Skillv1.0.0

ClawScan security

Boardgame Picker · ClawHub's context-aware review of the artifact, metadata, and declared behavior.

BenignApr 15, 2026, 11:03 AM

Verdict: benign
Confidence: medium
Model: gpt-5-mini
Summary: The skill's code and instructions are coherent with its stated purpose (suggesting board‑game categories) and it does not request credentials, external installs, or unusual system access.
Guidance: This skill appears self-contained and consistent with its purpose: it parses user inputs and returns category recommendations. Before installing, you can (1) quickly scan the remainder of handler.py (the file in the package) for any network calls (requests, urllib, socket) or subprocess/os.exec usage — none are visible in the excerpt; (2) confirm there are no post-install scripts or hidden install specs in the package; and (3) note that the skill can be invoked autonomously by agents by default, but given it requests no credentials or external access, that is low risk.
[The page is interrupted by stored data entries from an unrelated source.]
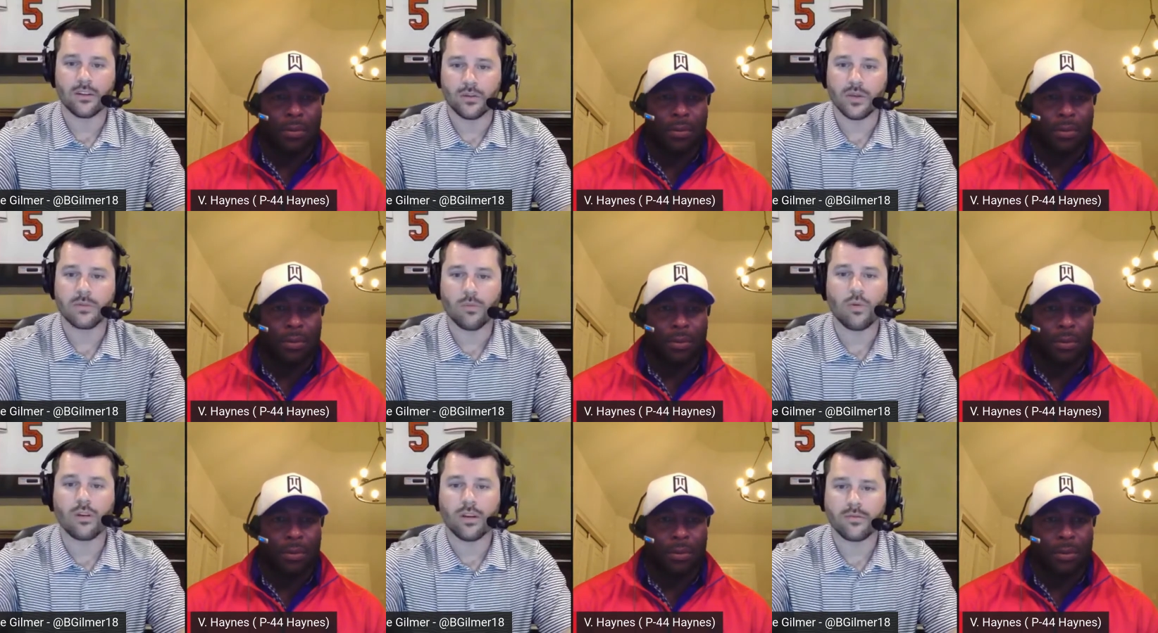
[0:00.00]
Speaker 1: doing
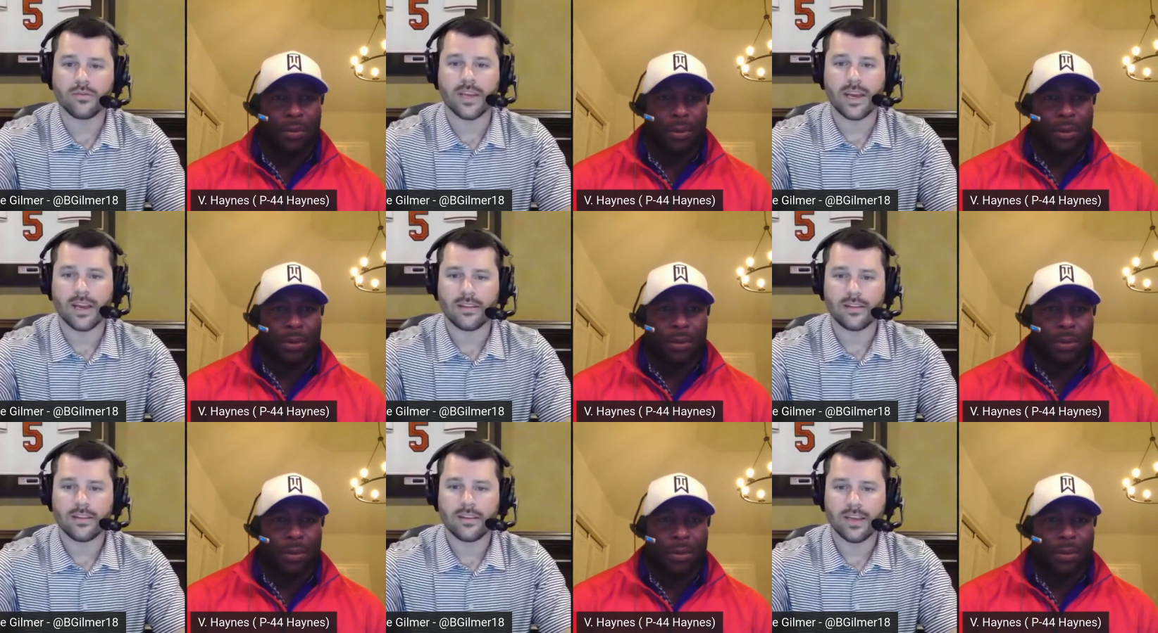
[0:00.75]
more of that.
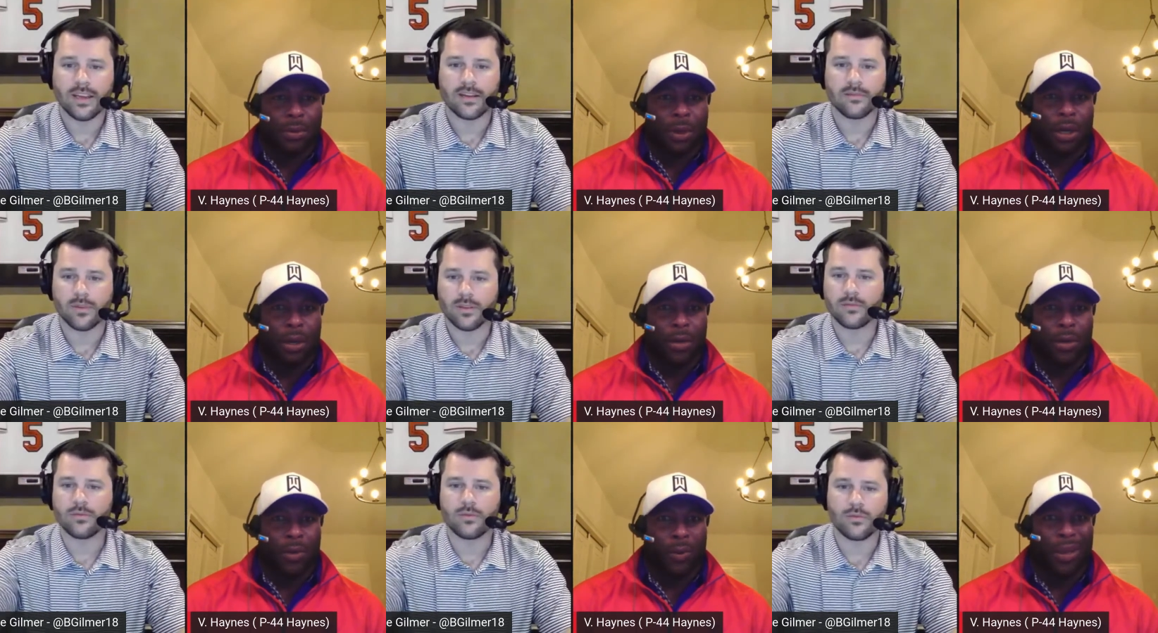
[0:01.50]
And well,
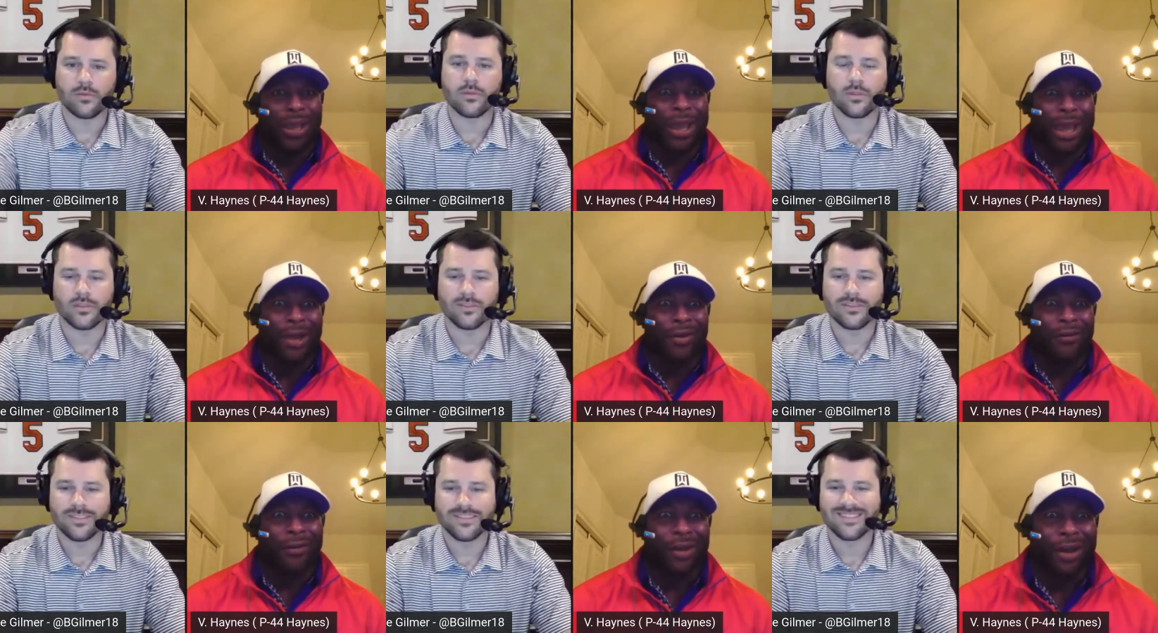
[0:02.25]
we
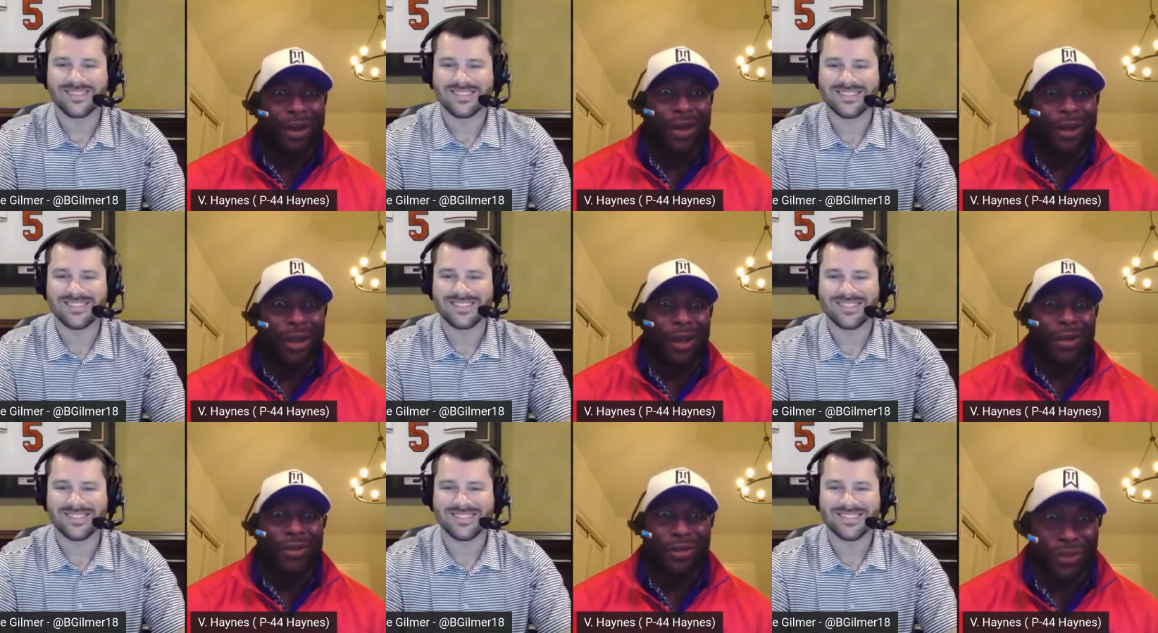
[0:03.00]
have
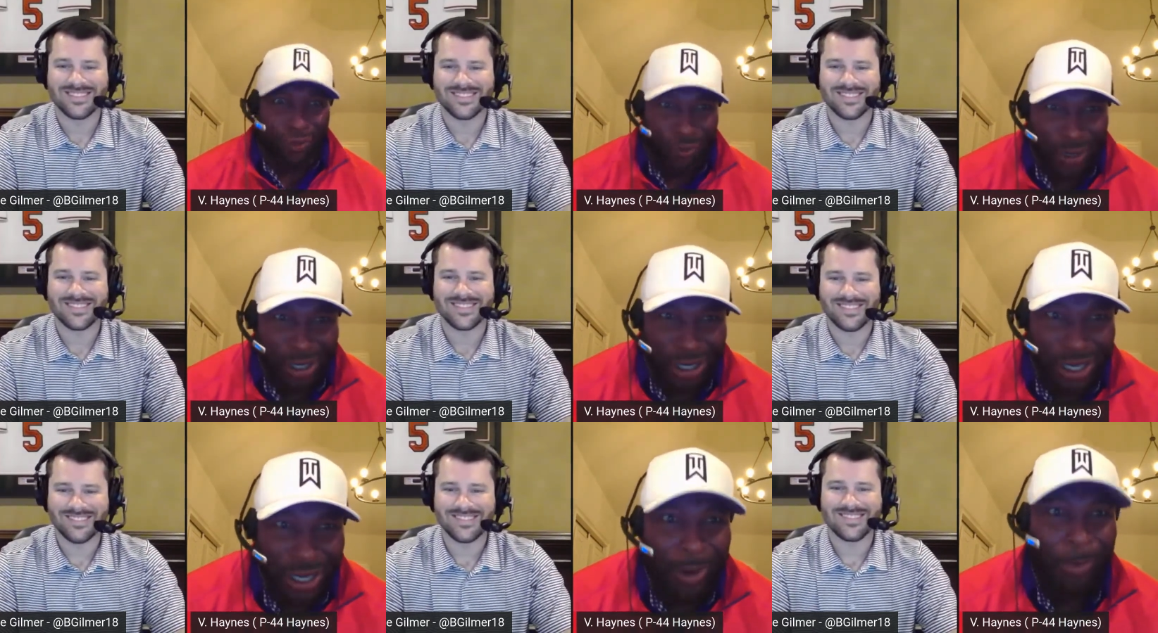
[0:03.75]

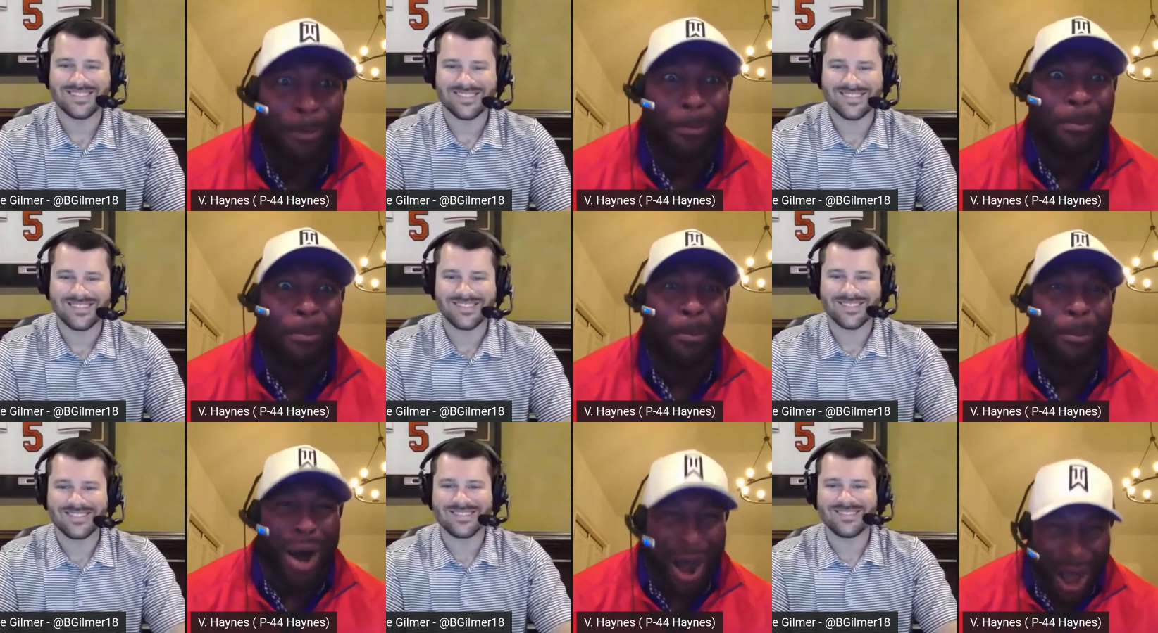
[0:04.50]
Speaker 2: three
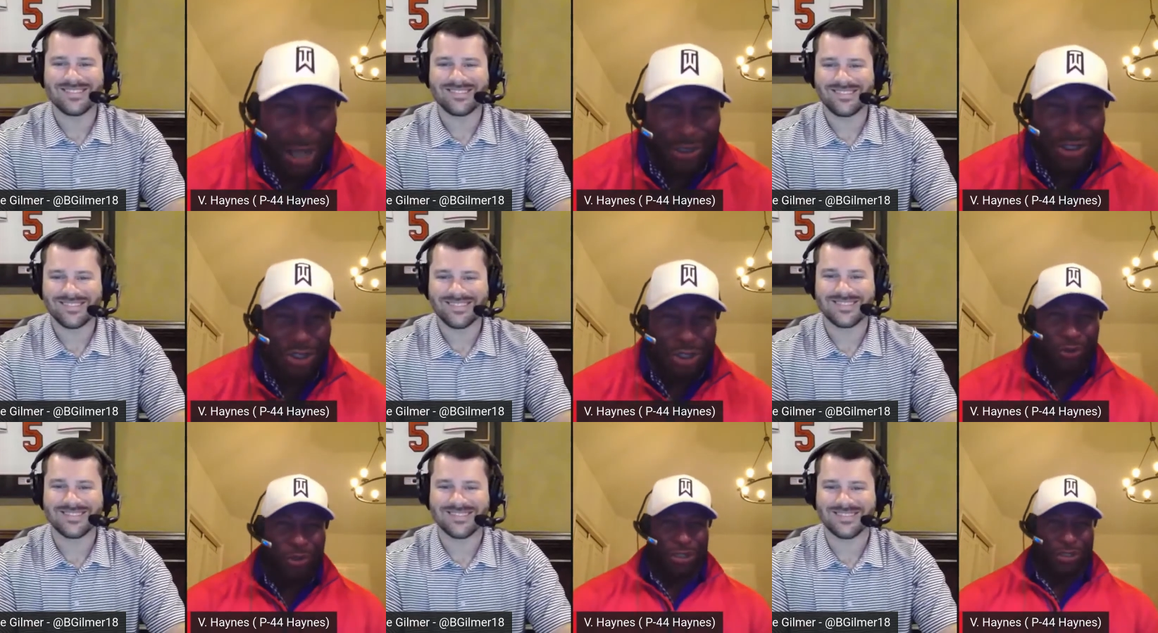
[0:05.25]

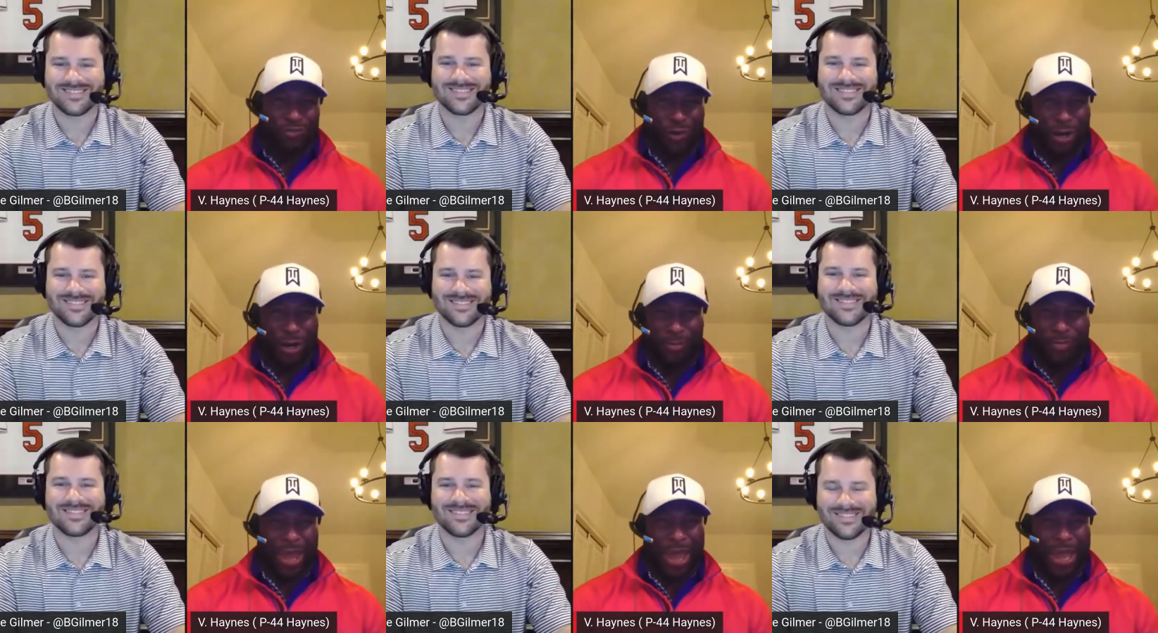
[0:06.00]
monstrous running
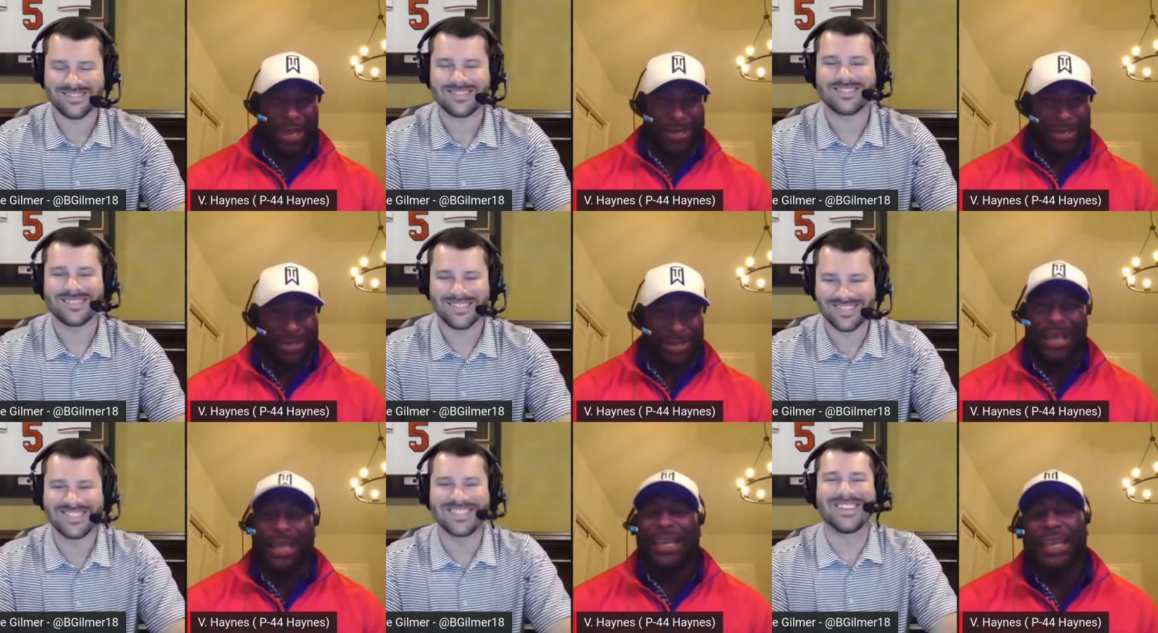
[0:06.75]
backs.
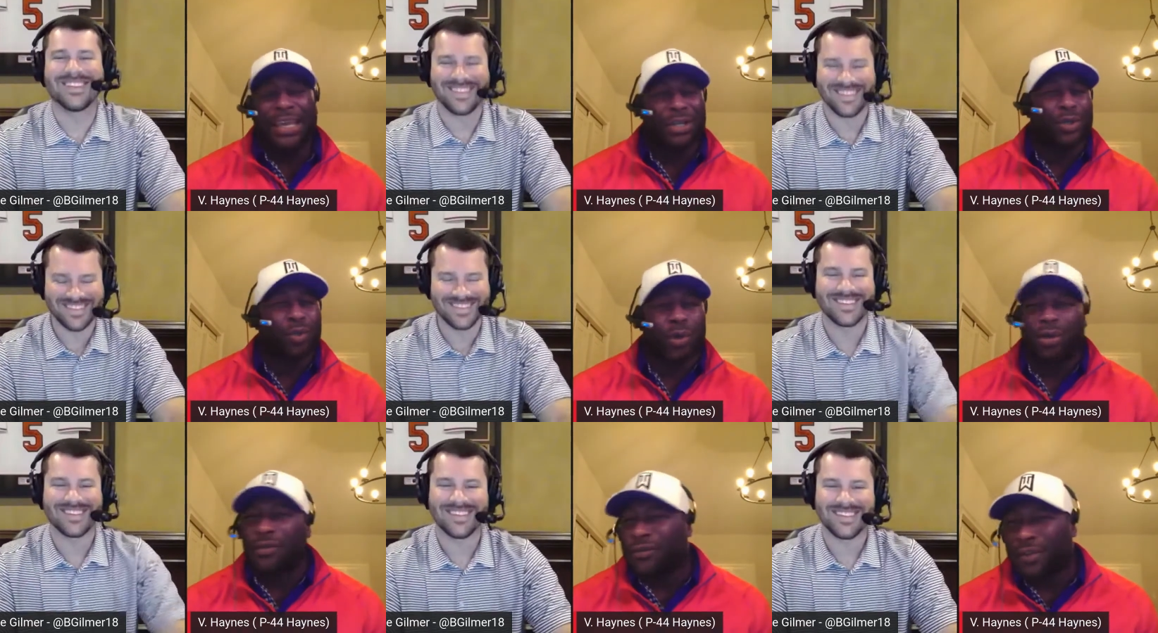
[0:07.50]
Each
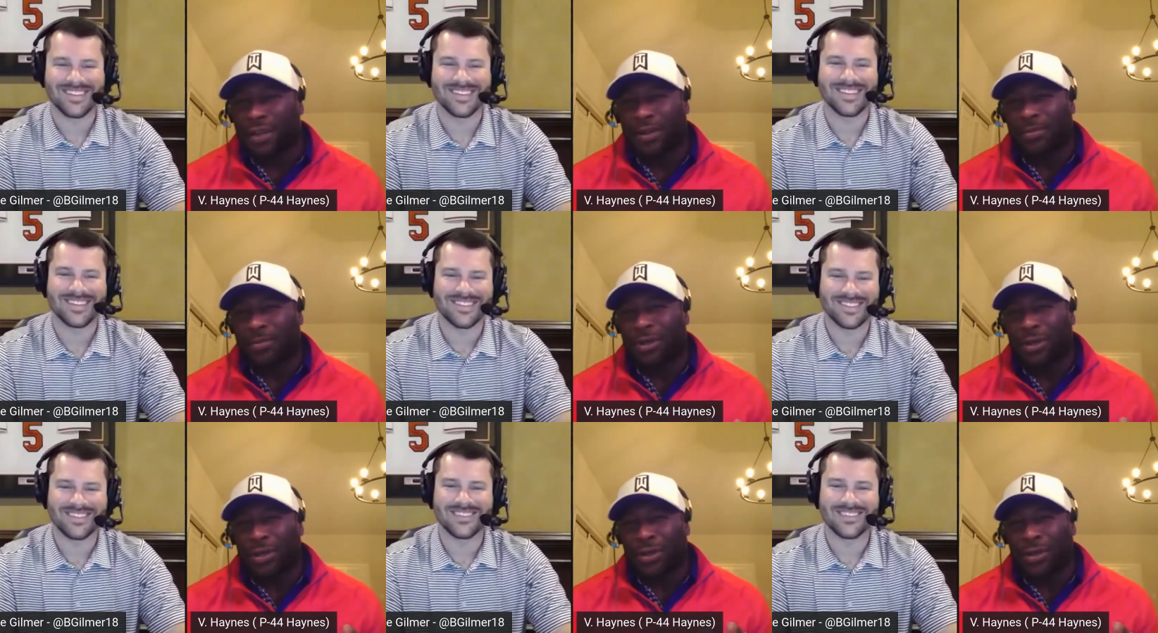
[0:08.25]
one of them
If you want higher assurance, run the included tests in an isolated environment to confirm behavior.

Purpose & Capability: okName/description, SKILL.md, and handler.py all focus on mapping table parameters (players, time, mood, experience) to board‑game categories. There are no unrelated credentials, binaries, or config paths required.
Instruction Scope: okSKILL.md is dialogue-based and limited to collecting inputs and returning category recommendations and quick-start guidance. The handler reads SKILL.md for metadata (expected) and otherwise processes only the provided input; there are no instructions to read unrelated system files or exfiltrate data.
Install Mechanism: okNo install specification; this is effectively an instruction+local Python handler. No downloads, package installs, or external installers are declared.
Credentials: okThe skill declares no required environment variables, credentials, or config paths. The code shown does not access environment secrets or external credential stores.
Persistence & Privilege: okSkill flags are default (always: false, user-invocable true). It does not request permanent presence or elevated platform privileges.